Exercise description: Could you transcribe exactly the lines below, from the line with "[12:31.66-12:32.66]" through the line with "[12:38.66-12:39.66]", and nothing else, leaving out the pictures?

Records for the task:
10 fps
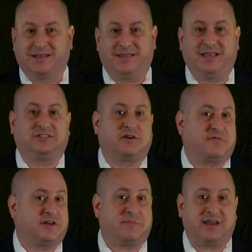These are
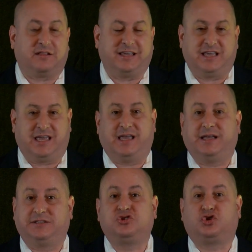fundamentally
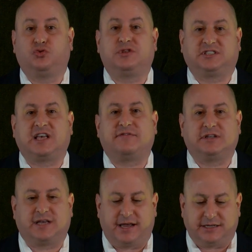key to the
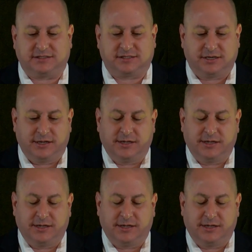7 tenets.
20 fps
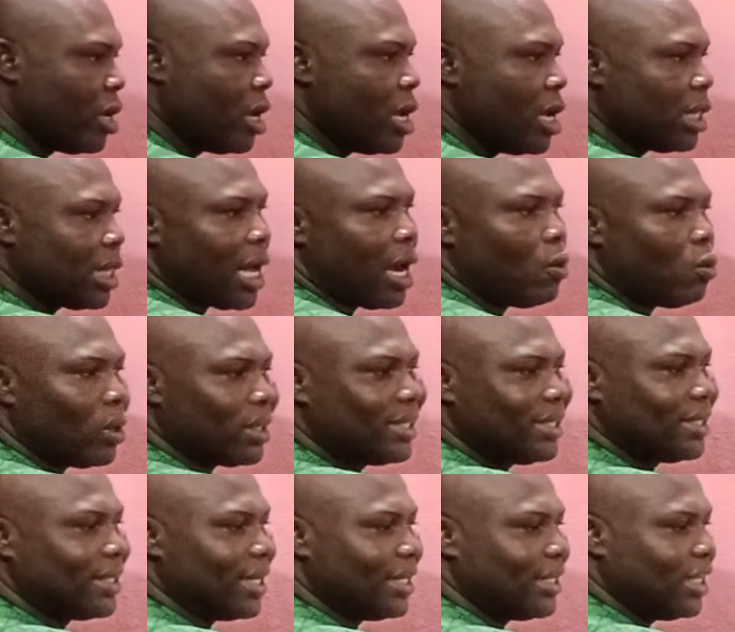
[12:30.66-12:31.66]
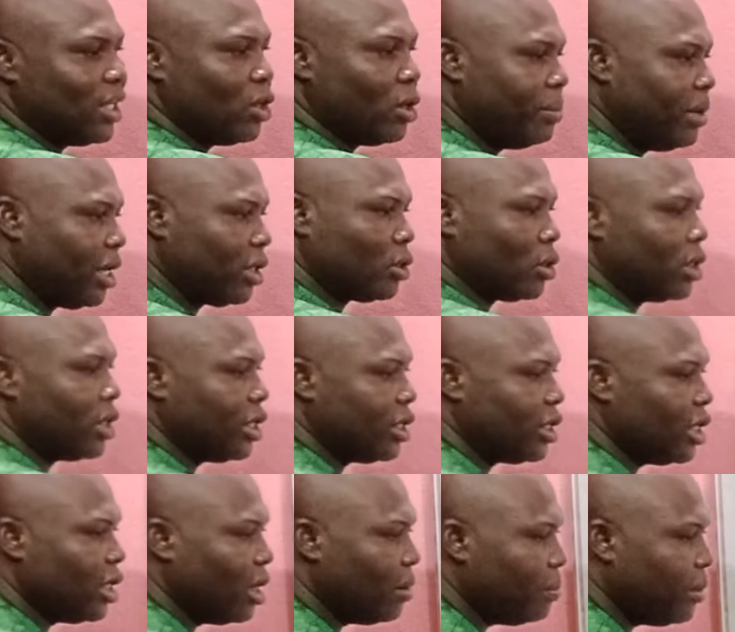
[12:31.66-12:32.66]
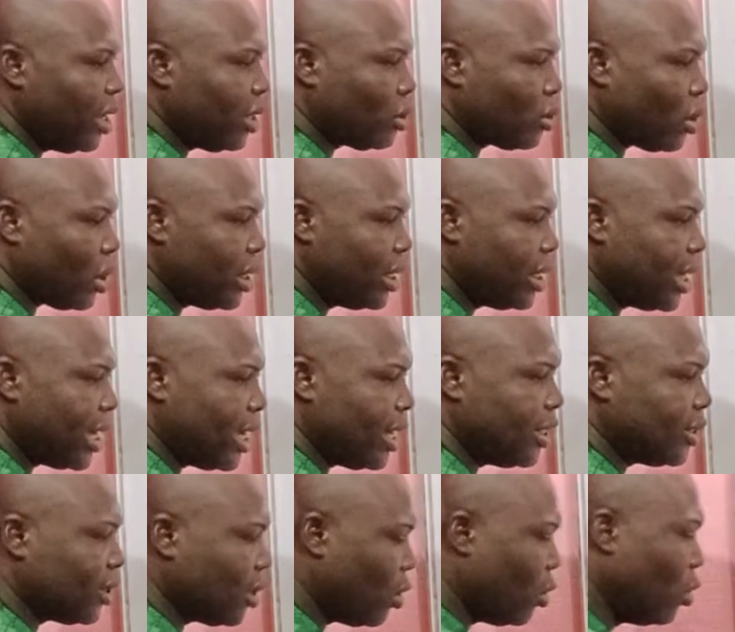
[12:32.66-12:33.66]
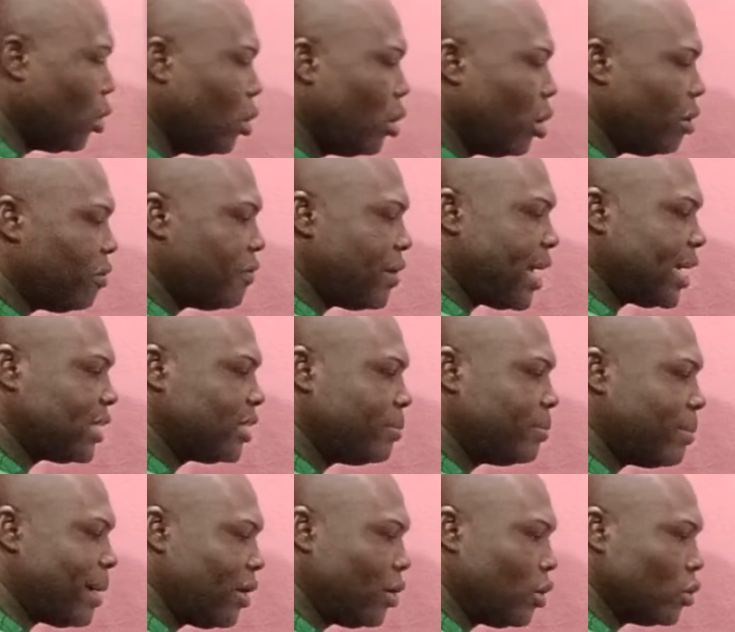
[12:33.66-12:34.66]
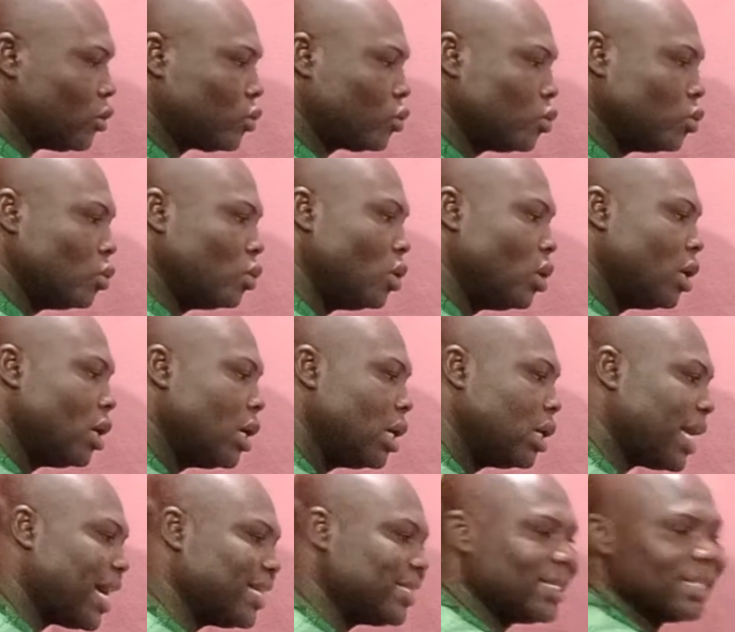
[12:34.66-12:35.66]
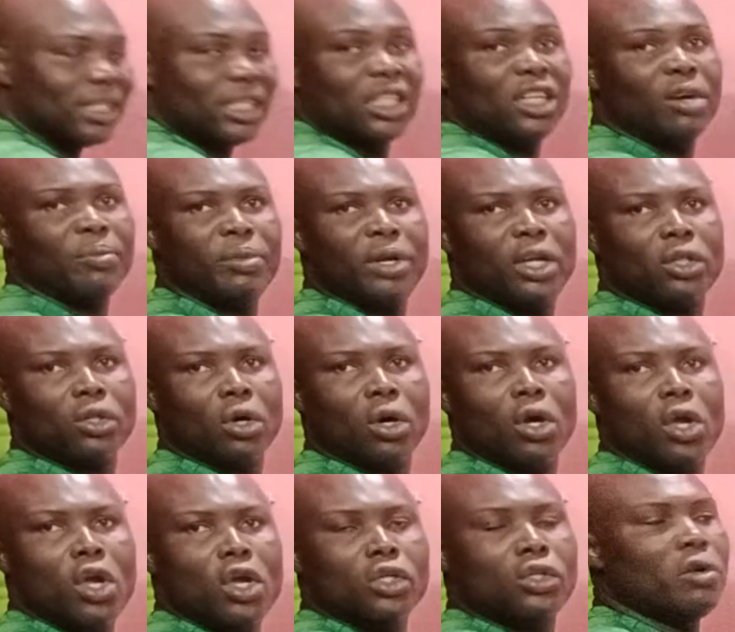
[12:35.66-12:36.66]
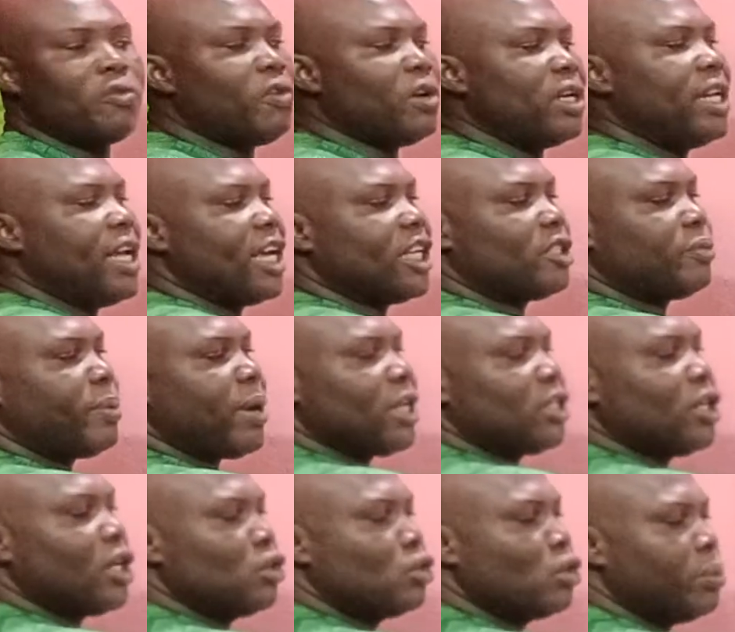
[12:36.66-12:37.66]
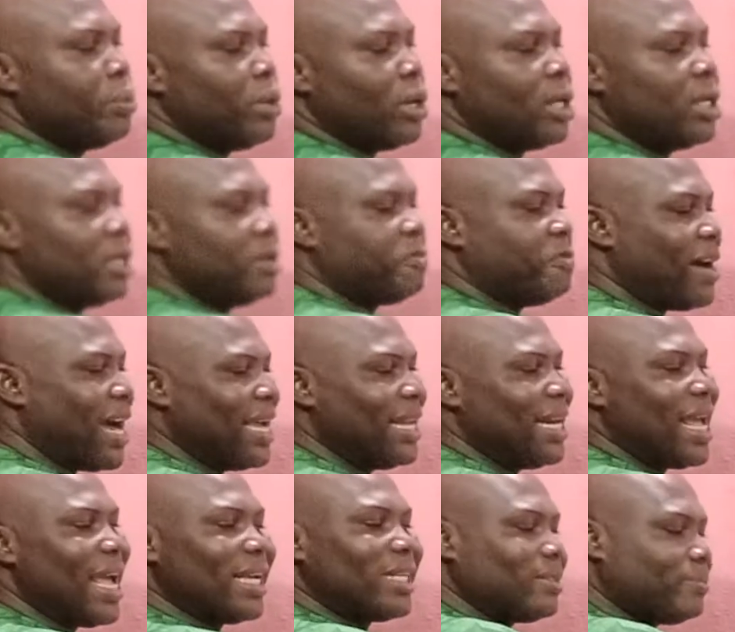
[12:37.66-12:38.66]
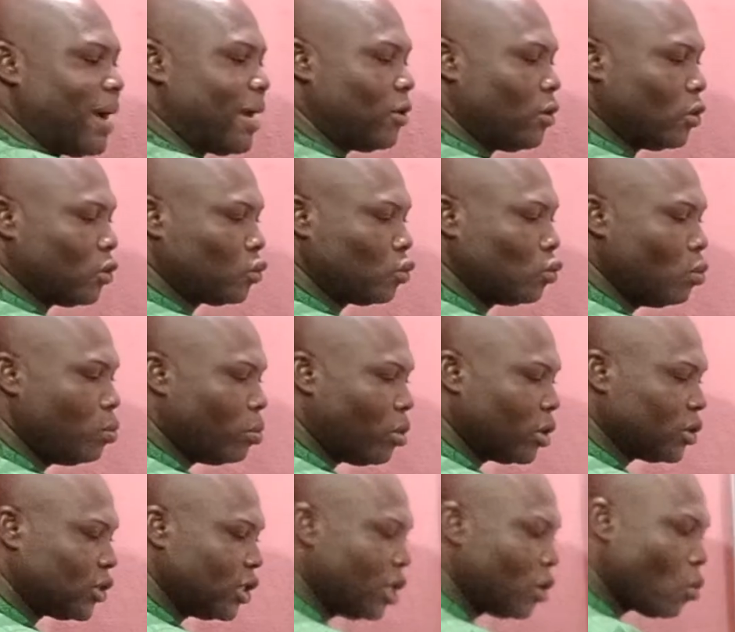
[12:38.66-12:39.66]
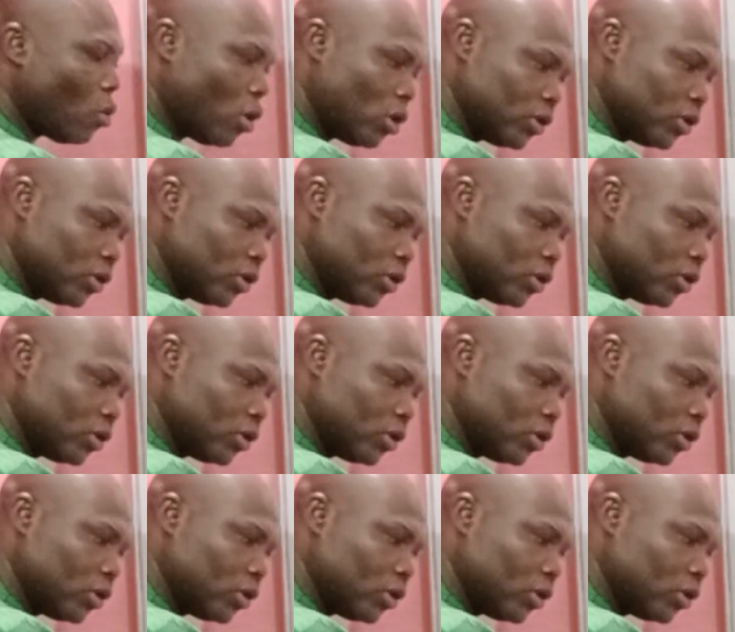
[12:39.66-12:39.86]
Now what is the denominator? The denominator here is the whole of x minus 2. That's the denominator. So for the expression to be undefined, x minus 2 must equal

* * *

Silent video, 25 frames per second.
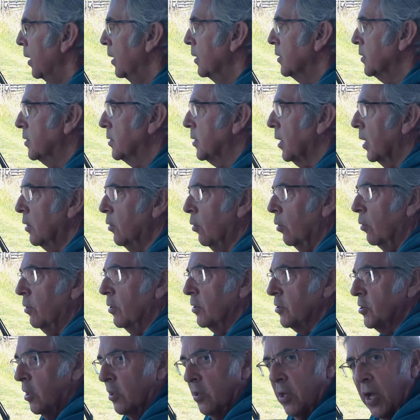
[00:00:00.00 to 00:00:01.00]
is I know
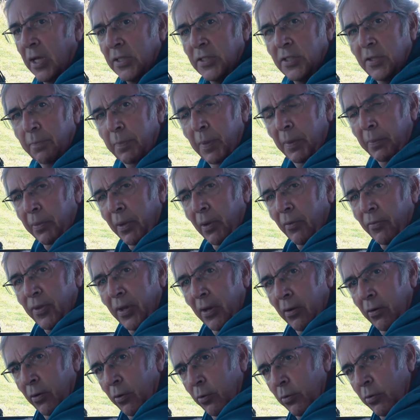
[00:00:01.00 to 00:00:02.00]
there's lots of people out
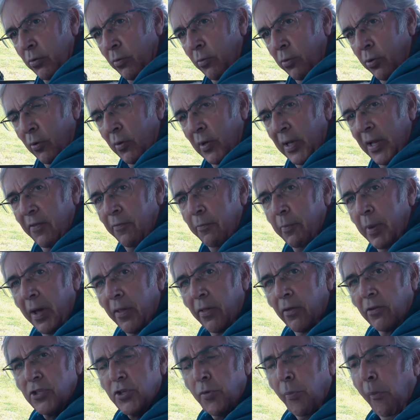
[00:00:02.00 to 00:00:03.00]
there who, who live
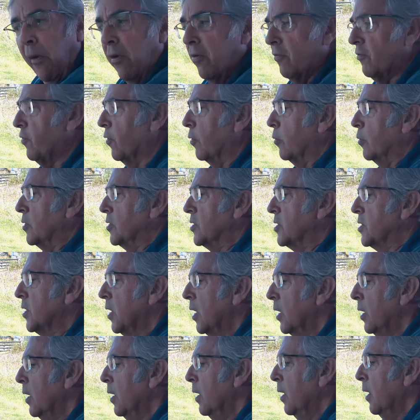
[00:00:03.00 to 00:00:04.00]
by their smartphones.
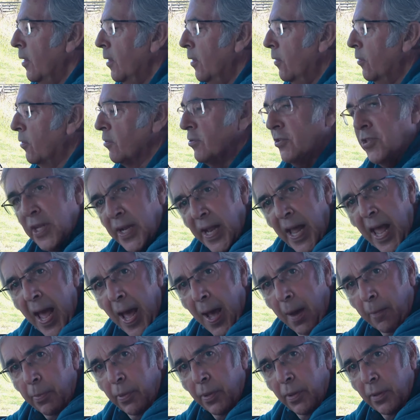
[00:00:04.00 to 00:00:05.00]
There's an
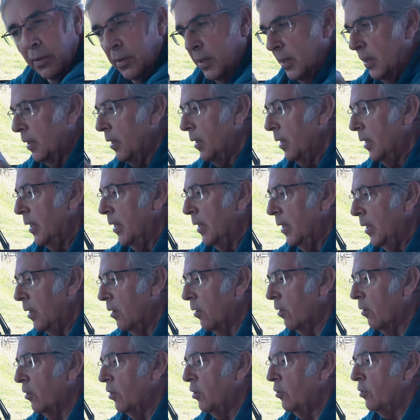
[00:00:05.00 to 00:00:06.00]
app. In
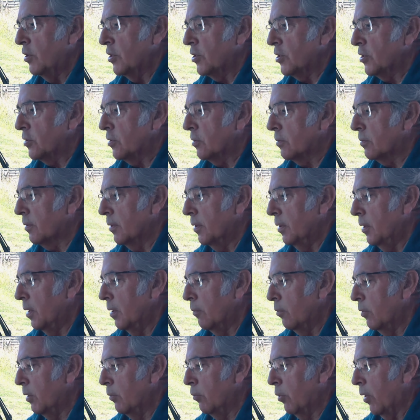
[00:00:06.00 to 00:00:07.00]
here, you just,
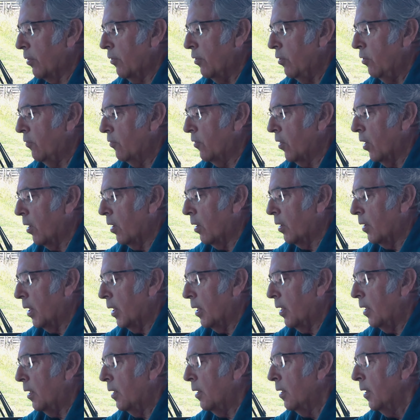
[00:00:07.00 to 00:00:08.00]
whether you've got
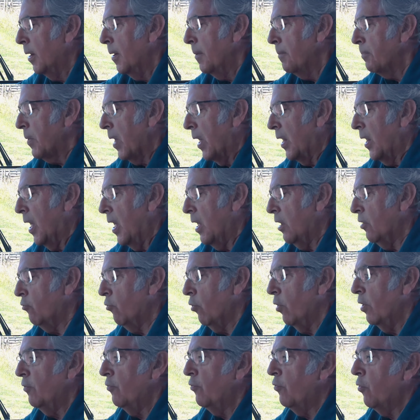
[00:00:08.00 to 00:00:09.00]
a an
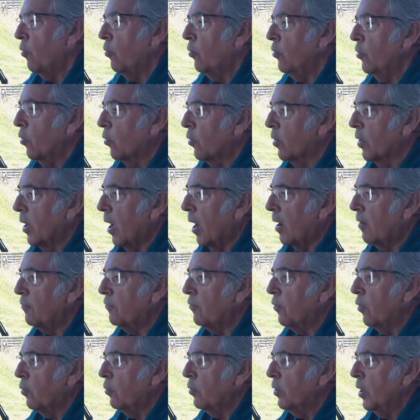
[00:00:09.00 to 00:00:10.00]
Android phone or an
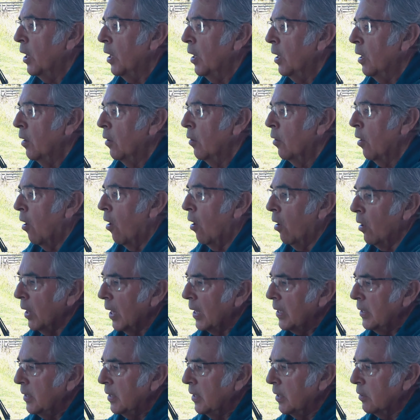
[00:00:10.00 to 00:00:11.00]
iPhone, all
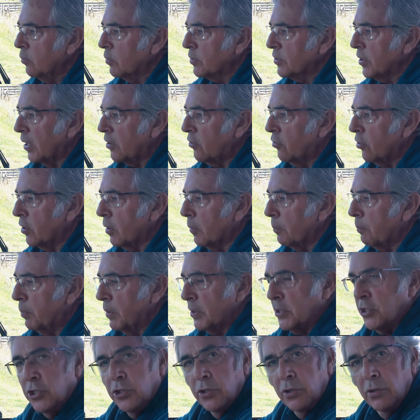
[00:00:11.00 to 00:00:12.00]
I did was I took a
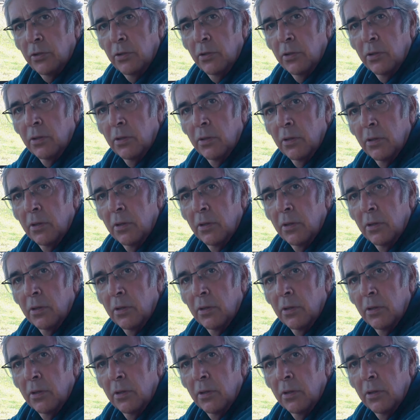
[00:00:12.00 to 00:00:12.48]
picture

Answer space:
[12:31.66-12:32.66]
[12:32.66-12:33.66]
[12:33.66-12:34.66]
[12:34.66-12:35.66]
[12:35.66-12:36.66]
[12:36.66-12:37.66]
[12:37.66-12:38.66]
[12:38.66-12:39.66]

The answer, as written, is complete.